Goal of the exercise
Every record must come back unchanged, apart from the pictures, which are dropped.

Data for this exercise
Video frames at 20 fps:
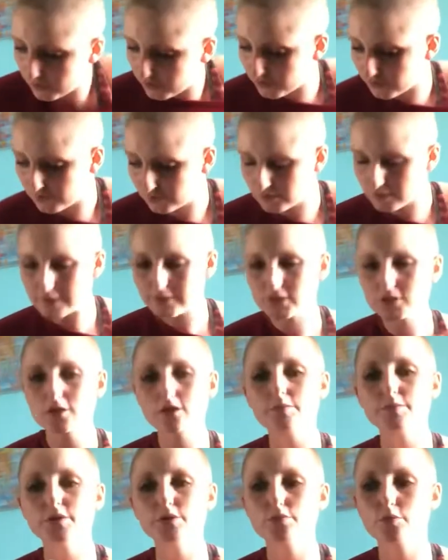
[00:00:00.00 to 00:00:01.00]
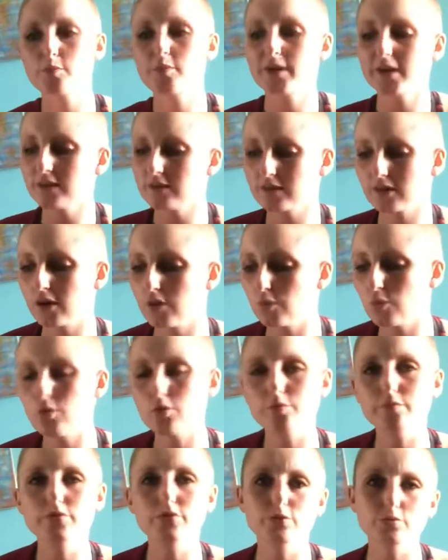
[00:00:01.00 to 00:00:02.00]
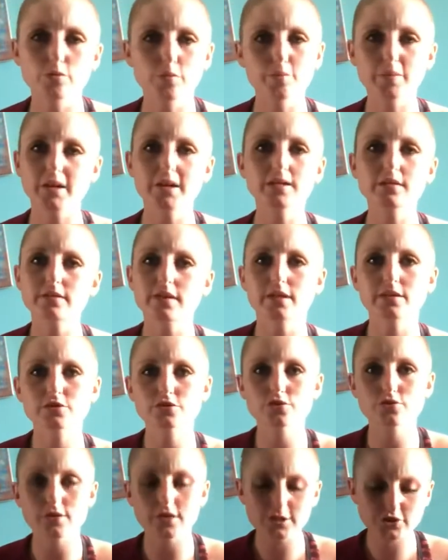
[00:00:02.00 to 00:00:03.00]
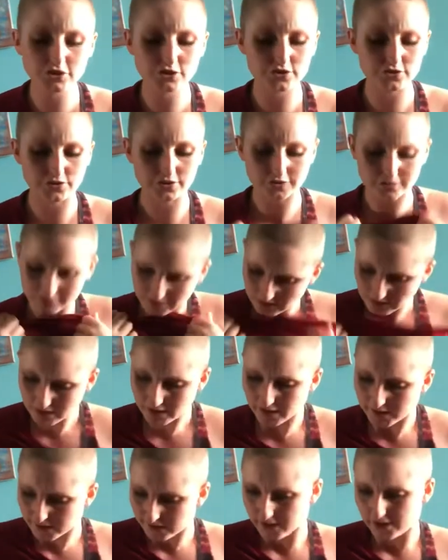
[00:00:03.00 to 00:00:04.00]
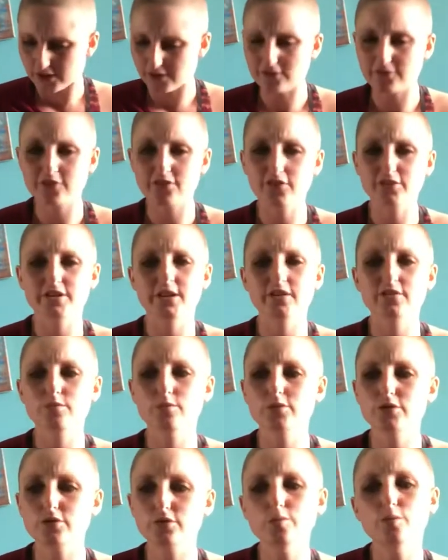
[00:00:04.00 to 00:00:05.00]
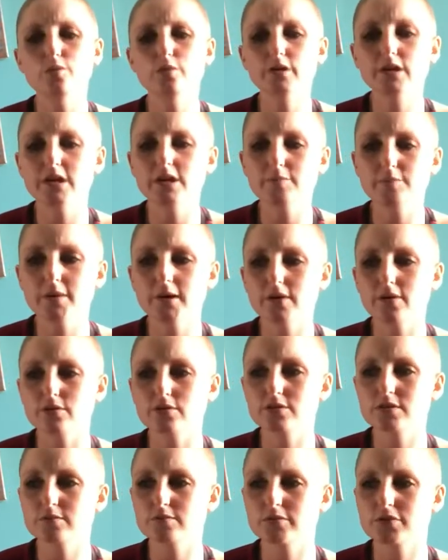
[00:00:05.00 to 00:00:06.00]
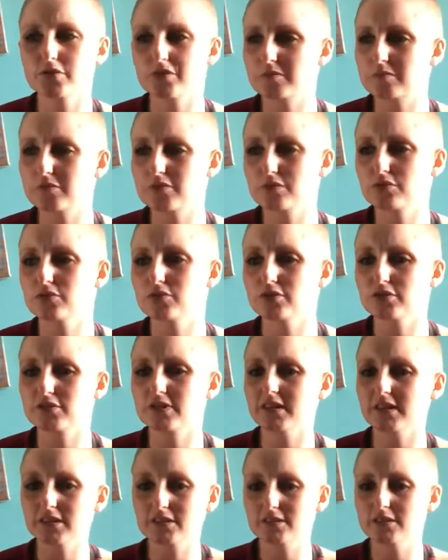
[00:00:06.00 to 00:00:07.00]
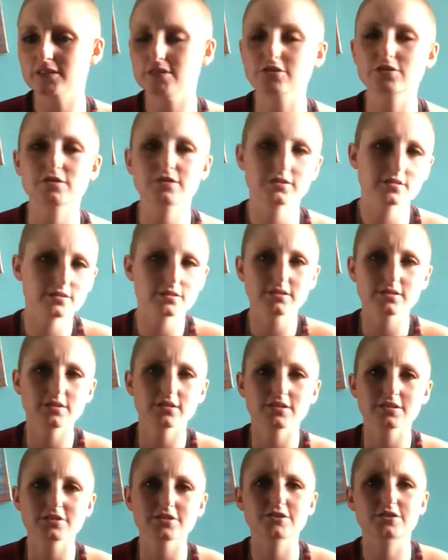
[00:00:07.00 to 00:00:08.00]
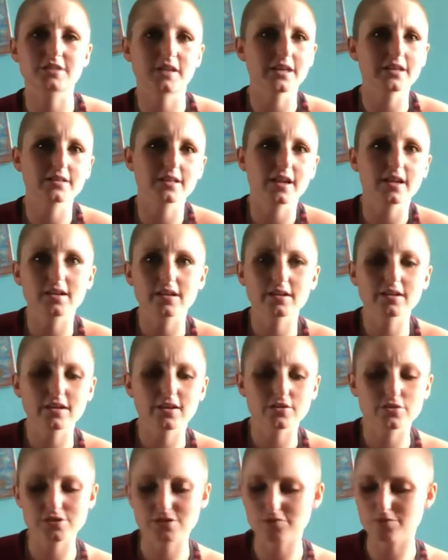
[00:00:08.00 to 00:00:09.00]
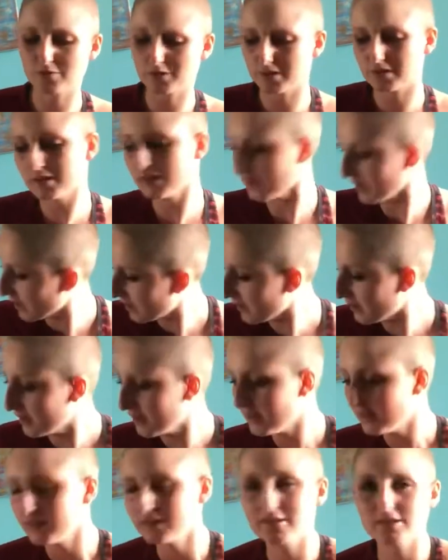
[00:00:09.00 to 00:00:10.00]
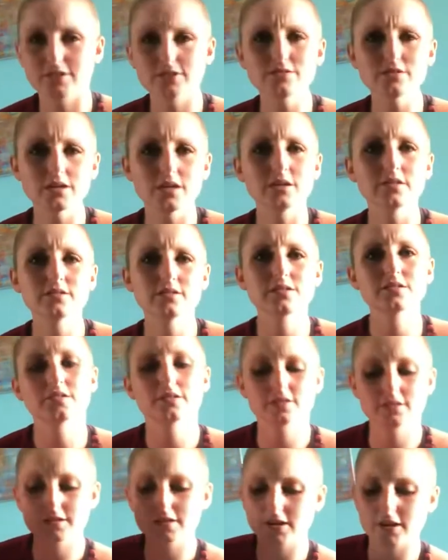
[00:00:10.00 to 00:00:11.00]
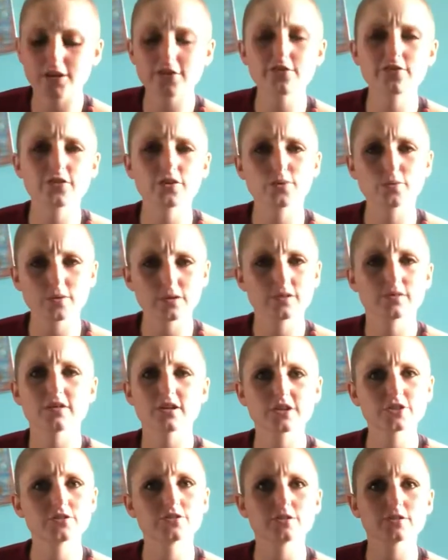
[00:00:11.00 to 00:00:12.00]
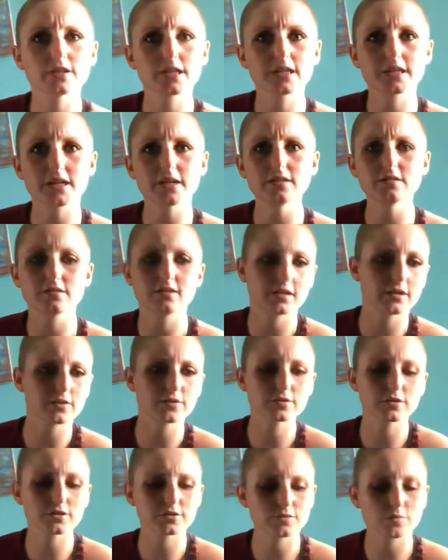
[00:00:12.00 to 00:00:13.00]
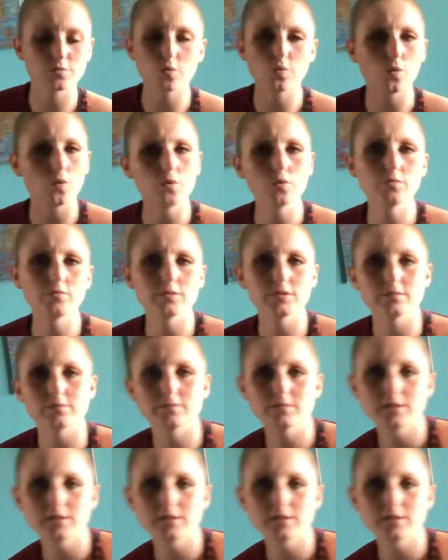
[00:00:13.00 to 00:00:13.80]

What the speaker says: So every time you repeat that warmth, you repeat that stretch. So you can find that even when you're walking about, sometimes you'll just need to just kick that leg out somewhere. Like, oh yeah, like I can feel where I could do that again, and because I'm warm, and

Result below
Video frames at 20 fps:
[00:00:00.00 to 00:00:01.00]
[00:00:01.00 to 00:00:02.00]
[00:00:02.00 to 00:00:03.00]
[00:00:03.00 to 00:00:04.00]
[00:00:04.00 to 00:00:05.00]
[00:00:05.00 to 00:00:06.00]
[00:00:06.00 to 00:00:07.00]
[00:00:07.00 to 00:00:08.00]
[00:00:08.00 to 00:00:09.00]
[00:00:09.00 to 00:00:10.00]
[00:00:10.00 to 00:00:11.00]
[00:00:11.00 to 00:00:12.00]
[00:00:12.00 to 00:00:13.00]
[00:00:13.00 to 00:00:13.80]

What the speaker says: So every time you repeat that warmth, you repeat that stretch. So you can find that even when you're walking about, sometimes you'll just need to just kick that leg out somewhere. Like, oh yeah, like I can feel where I could do that again, and because I'm warm, and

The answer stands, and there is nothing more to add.